Sage Therapeutics has added sleep disorders to the list of indications targeted by SAGE-217. The CNS specialist committed to initiating sleep disorder trials of the GABA receptor modulator after getting a look at data from a small study in healthy volunteers.
Investigators enrolled 45 people in the trial and gave them one of two single doses of SAGE-217 or placebo. The trial linked both SAGE-217 doses to statistically significant increases in the percentage of time participants were asleep while in bed, resulting in the study hitting its primary endpoint. Sage also chalked up wins against wake after sleep onset and total sleep time.
SAGE-217 came up short against a third secondary endpoint that assessed how long it took people to go to sleep. But, with the safety data coming in clean, Sage thinks the overall data package supports further trials in sleep disorders. Sage expects to start sleep disorder studies this year.

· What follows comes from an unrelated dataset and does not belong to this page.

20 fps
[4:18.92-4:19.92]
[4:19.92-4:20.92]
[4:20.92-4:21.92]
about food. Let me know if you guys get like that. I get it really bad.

As with many of the trials Sage has run to provide early validation of SAGE-217, the size of the phase 1/2—and, on this occasion, use of healthy volunteers—leaves questions about the efficacy of the drug unanswered. And the near-term significance of the data falls well short of the results Sage posted on the use of SAGE-217 in major depressive disorder late last year.

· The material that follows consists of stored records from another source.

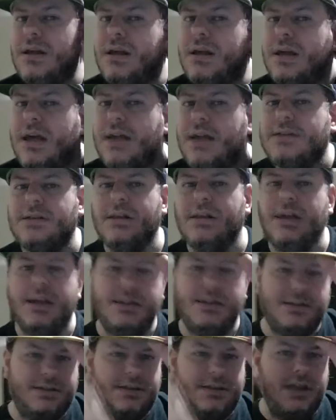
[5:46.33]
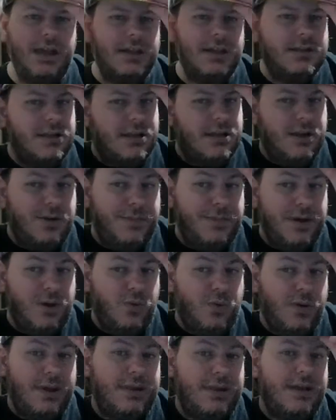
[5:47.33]
It's a little bit
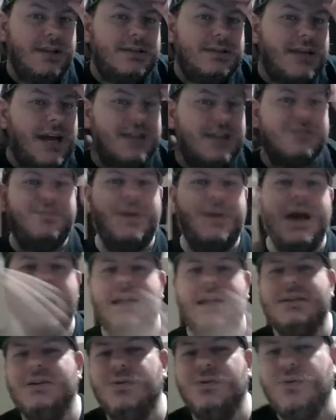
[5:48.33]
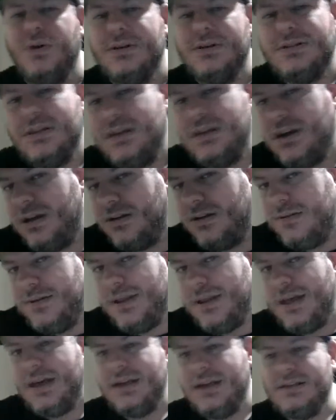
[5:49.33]
windy. It's not as bad as it was the other
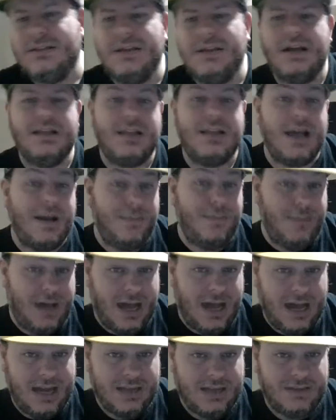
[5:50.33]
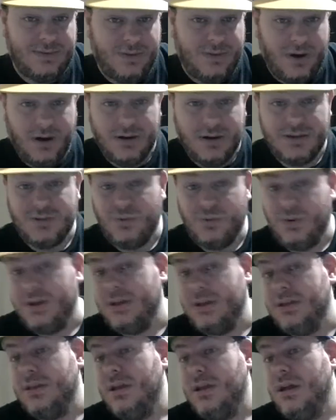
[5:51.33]
day. It's not that bad as far as
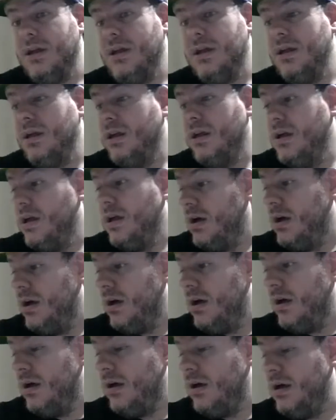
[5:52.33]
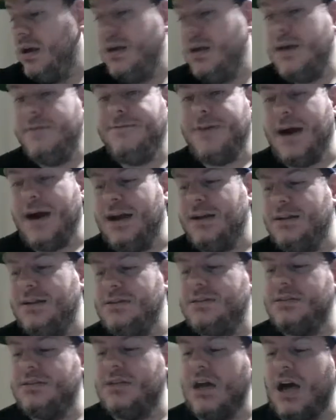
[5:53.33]
wind. It finally
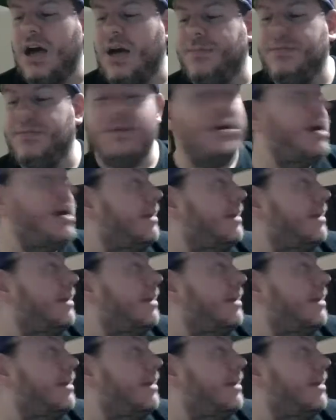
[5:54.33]
stopped.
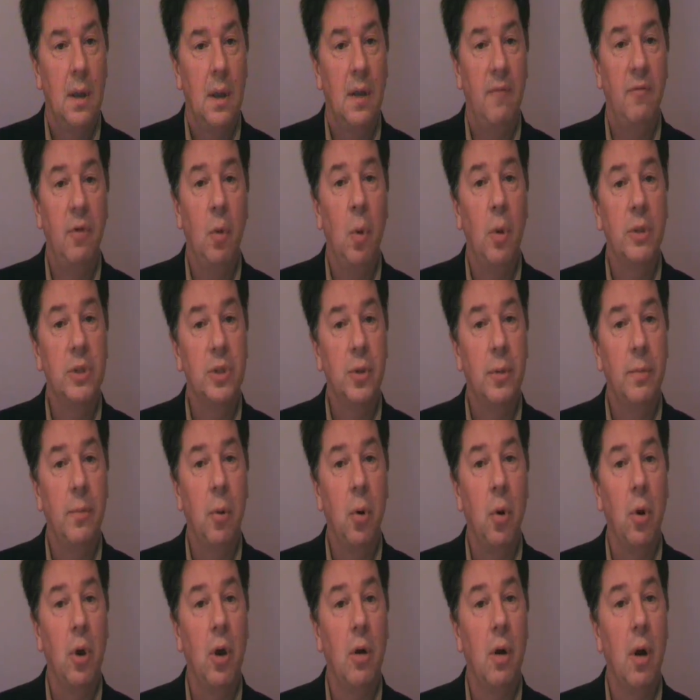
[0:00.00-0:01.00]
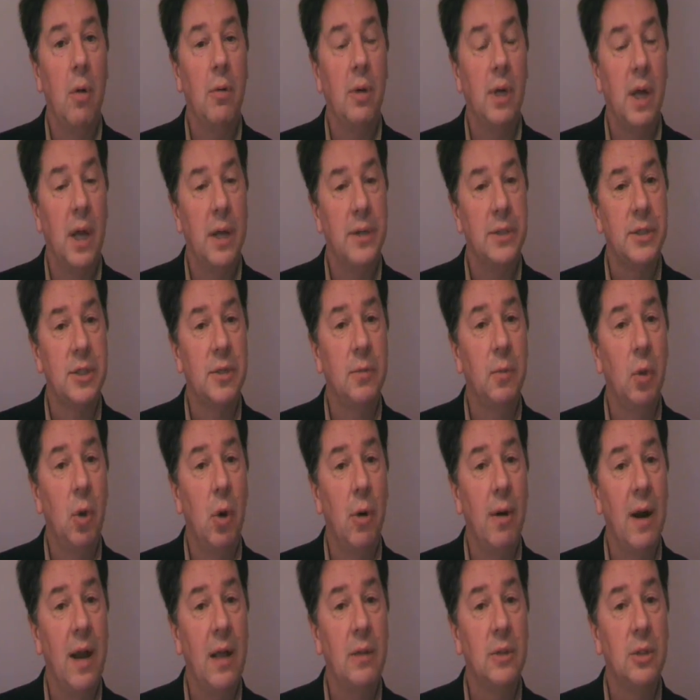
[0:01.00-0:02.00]
If you want to import your own custom
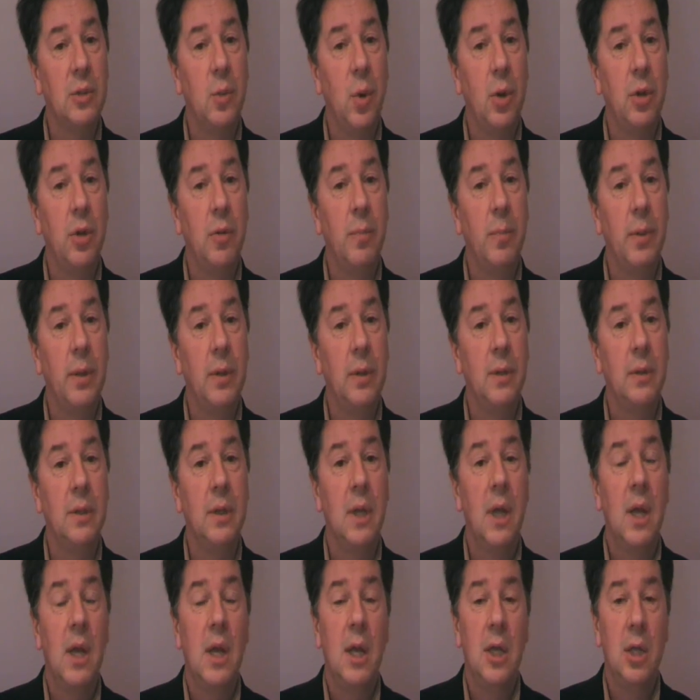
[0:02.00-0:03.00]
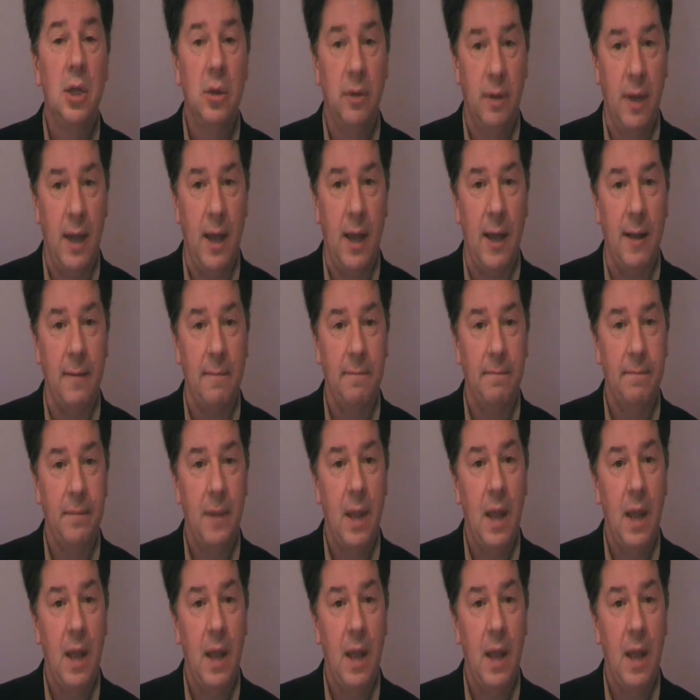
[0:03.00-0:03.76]
URL to what you build, you can.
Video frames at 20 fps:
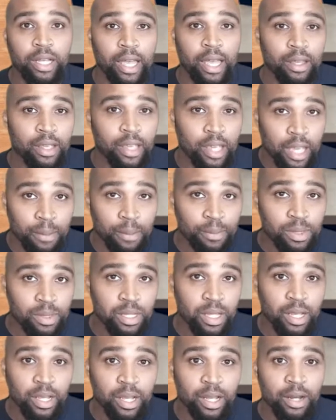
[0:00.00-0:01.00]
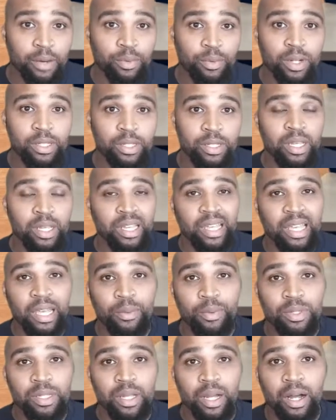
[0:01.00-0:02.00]
campus like I was, it
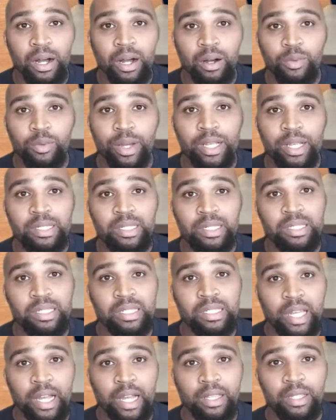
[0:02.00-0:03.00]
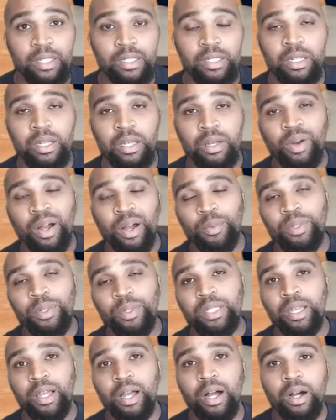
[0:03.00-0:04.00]
was always a challenge. Well, I won't
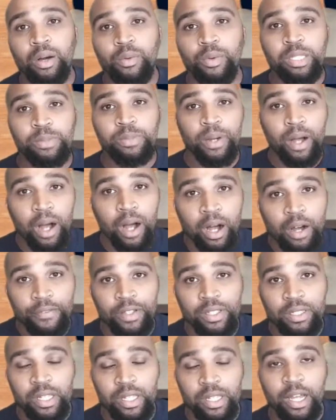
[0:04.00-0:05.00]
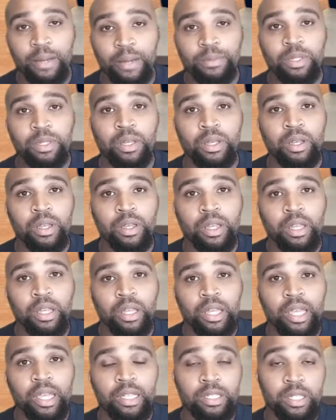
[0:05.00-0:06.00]
say always, but oftentimes
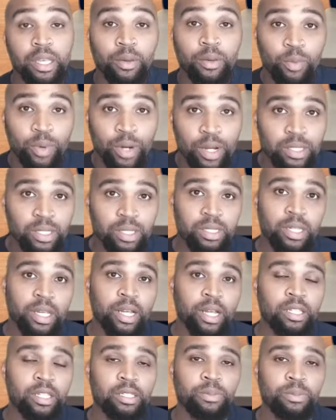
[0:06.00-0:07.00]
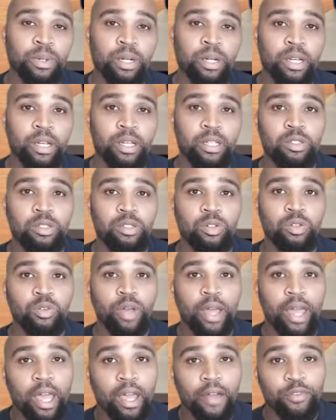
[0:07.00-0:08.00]
it was a challenge because you
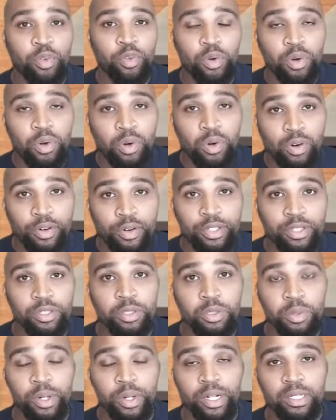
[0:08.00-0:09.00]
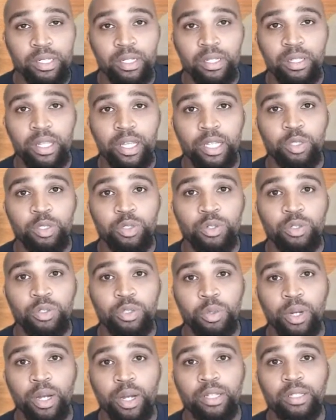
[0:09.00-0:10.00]
have your core instruction that you're
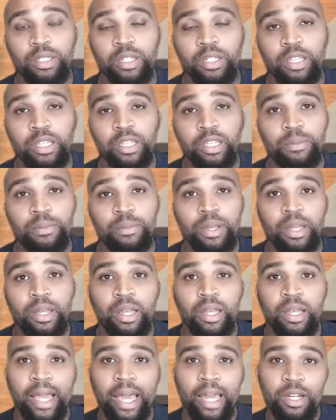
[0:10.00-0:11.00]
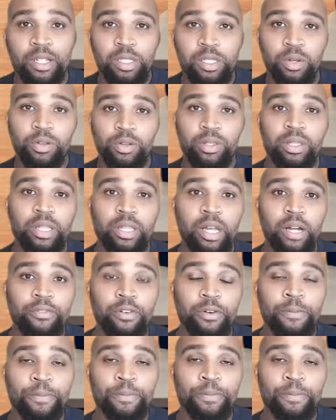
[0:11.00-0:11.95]
trying to keep at a certain level,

Nonetheless, the data represent another step forward for Sage’s attempts to show its lead asset acts on parts of the brain that are relevant to multiple major indications.
“Key to the experimental medicine capability at Sage is translating insights between compounds and indications for better odds of success across the pipeline. Our evaluation of SAGE-217 in multiple clinical trials, across several indications, suggests that the drug’s mechanism of action may rebalance fundamental brain circuitry,” Jim Doherty, Ph.D., chief research officer of Sage, said in a statement.
Sage’s decision to step up its interest in sleep disorders sees it join a small club of biotechs that are forging ahead in indications that are outside the R&D mainstream. Other notable names in the club include Idorsia, the biotech that spun out of Actelion when it was gobbled up by Johnson & Johnson. Idorsia’s dual orexin receptor antagonist hit the primary endpoint in two mid-phase trials last year.